In order to:
- Keep our sanity intact
- Make the codebase look like an unified body of work
- Be able to eventually attract and hire someone new
- ...and not have to handhold him/her through the whole codebase for half a year
- Reduce the amount of fires we have to extinguish daily instead of implementing features
...on the best effort basis, we should:
Python seems to introduce some major changes between minor versions (e.g. 3.5 has type hinting, 3.6 introduced type annotations for variables, etc.) that have to be tested.
Also, we develop / run Media Cloud from multiple configurations: Ubuntu 14.04 on CI (Travis) runs (ships with Python 3.2 by default), Ubuntu 16.04 on production (ships with Python 3.5 by default), and OS X on development machines (Homebrew ships with Python 3.6 at the time of writing).
To reduce confusion and speed up CI runs, we hardcode and use Python 3.5 (patch version is not important).
PyCharm is (arguably) the best Python IDE around, and there's no reason to not use it. There's a Community Version available for free, and we might even consider applying for their open source license too.
PEP 8 is the go-to style guide for Python code, so let's not reinvent the wheel.
If using PyCharm (which you should), it's easy to reformat your code by pressing ⌥⌘L
on OS X or Ctrl + Alt + L
on Linux. Also, PyCharm will help you fix other PEP 8 mistakes automatically.
There's no annoying pre-commit hook which would slow you down by asking to format the code properly, so make it into a habit to press this shortcut early and often.
If using PyCharm, you'll see warnings on the top right corner of the editor view if you do something funny with your code:
Let's just not have those and target for a nice green arrow:
On one-off cases, you can disable a specific warning by adding an annotation for an IDE to suppress this particular warning:
...however don't cheat and write good code instead (declare abstract methods, use preferred syntax, limit code lines to 120 characters, etc.)
For added karma points, write code without speling errors and use Proper Casing (sentences and proper nouns start with a capital letter!)

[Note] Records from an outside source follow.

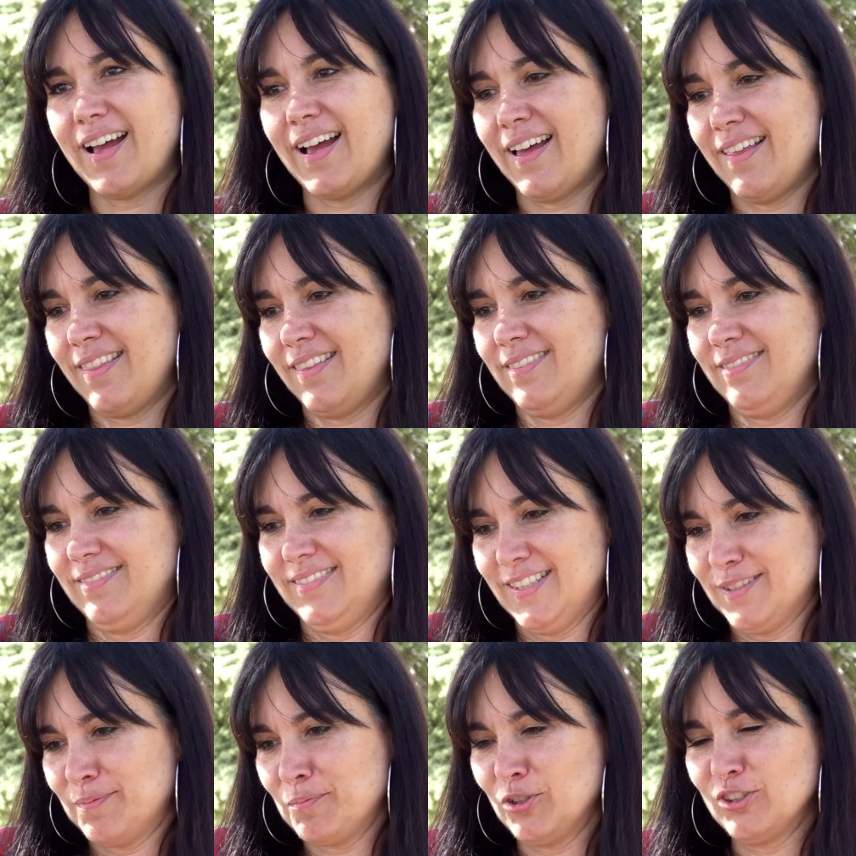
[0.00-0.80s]
a
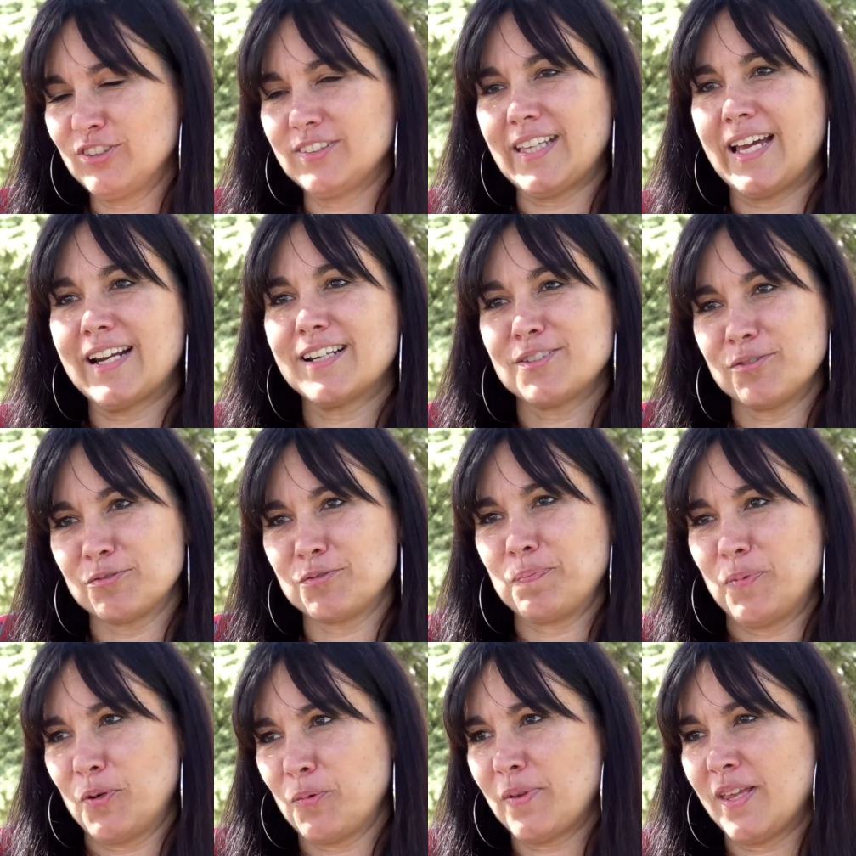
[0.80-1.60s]
desmontar
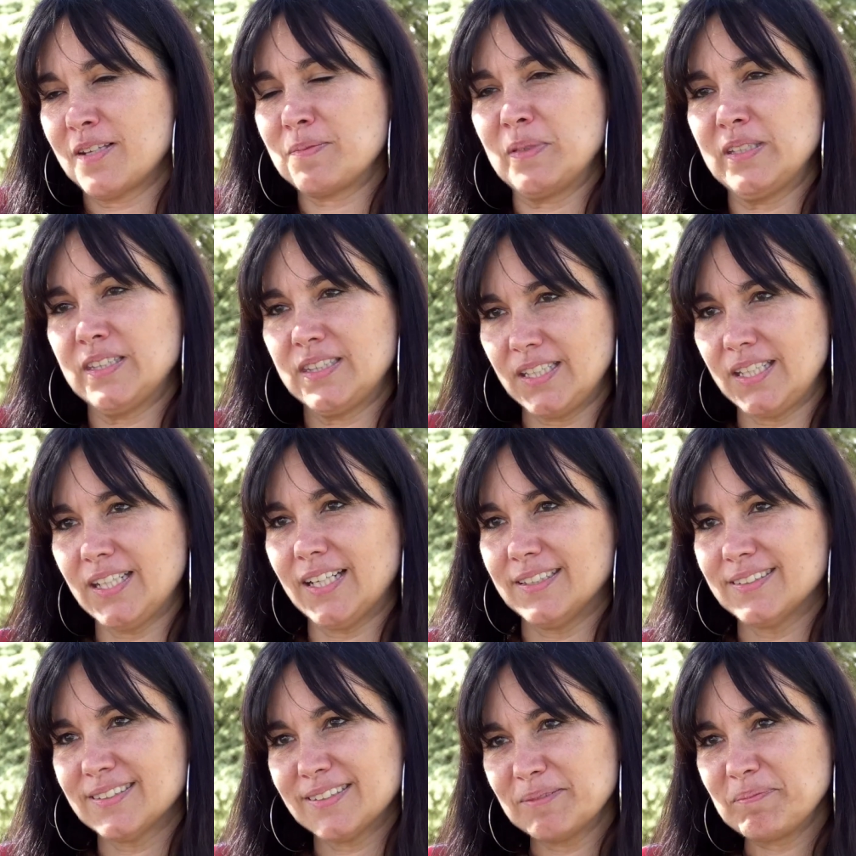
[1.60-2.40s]
sus propias
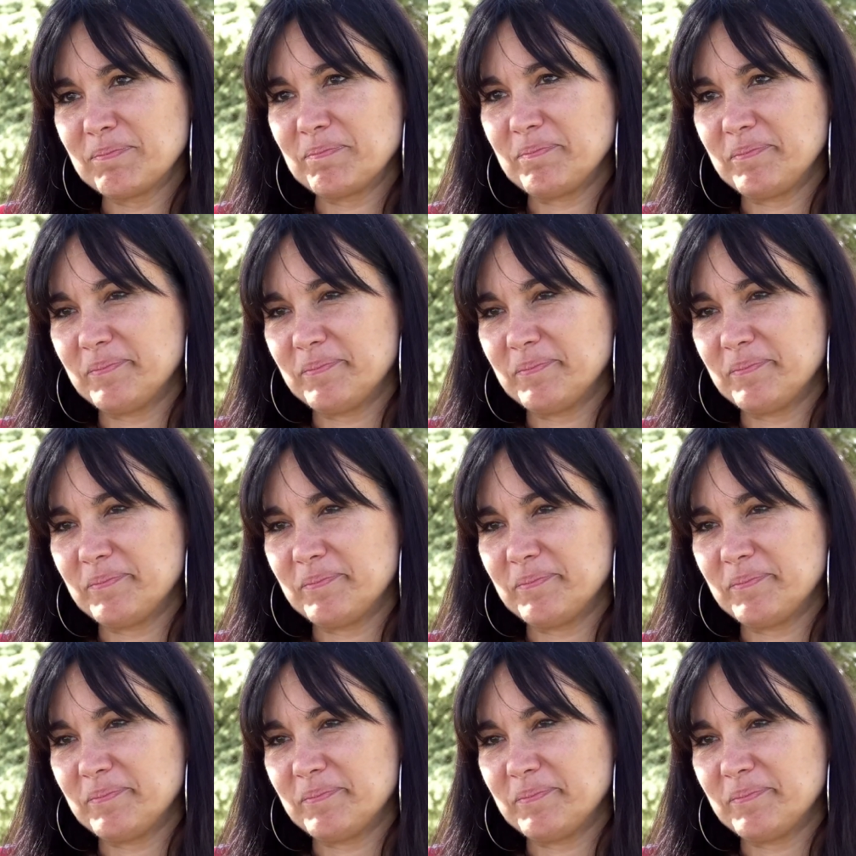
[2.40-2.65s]
mentiras.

Named parameters allow one to figure out what is being passed to the function without reading that function's definition.
# BAD!
do_something(42, True, True, False, -1.22, 'badger')
# GOOD!
select(table='badgers',
what_to_select='*',
condition_hash={'name': 'Bob'})
Unless you pass a single parameter and it's absolutely trivial what it's about (e.g. strip_html(html)
), use named parameters.
Python 3 has type hints, and we should use so that we:
- Know what kind of parameters does the function expect and get an IDE warning if we're passing the wrong type.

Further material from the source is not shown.